** Opening RECORDED DATA block **
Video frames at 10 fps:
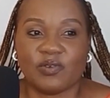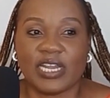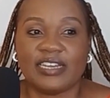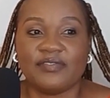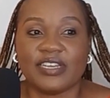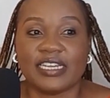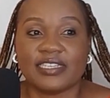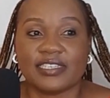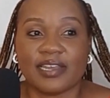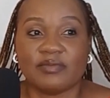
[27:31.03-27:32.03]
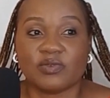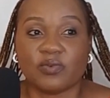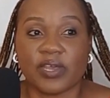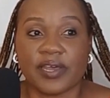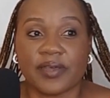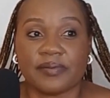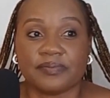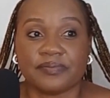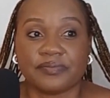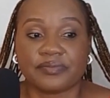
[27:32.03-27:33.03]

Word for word: We're living in times where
** Closing RECORDED DATA block **
PROBLEM STATEMENT →
An exact, image-free transcript of the material is required.

COMPLETED EXERCISE →
Video frames at 10 fps:
[27:31.03-27:32.03]
[27:32.03-27:33.03]

Word for word: We're living in times where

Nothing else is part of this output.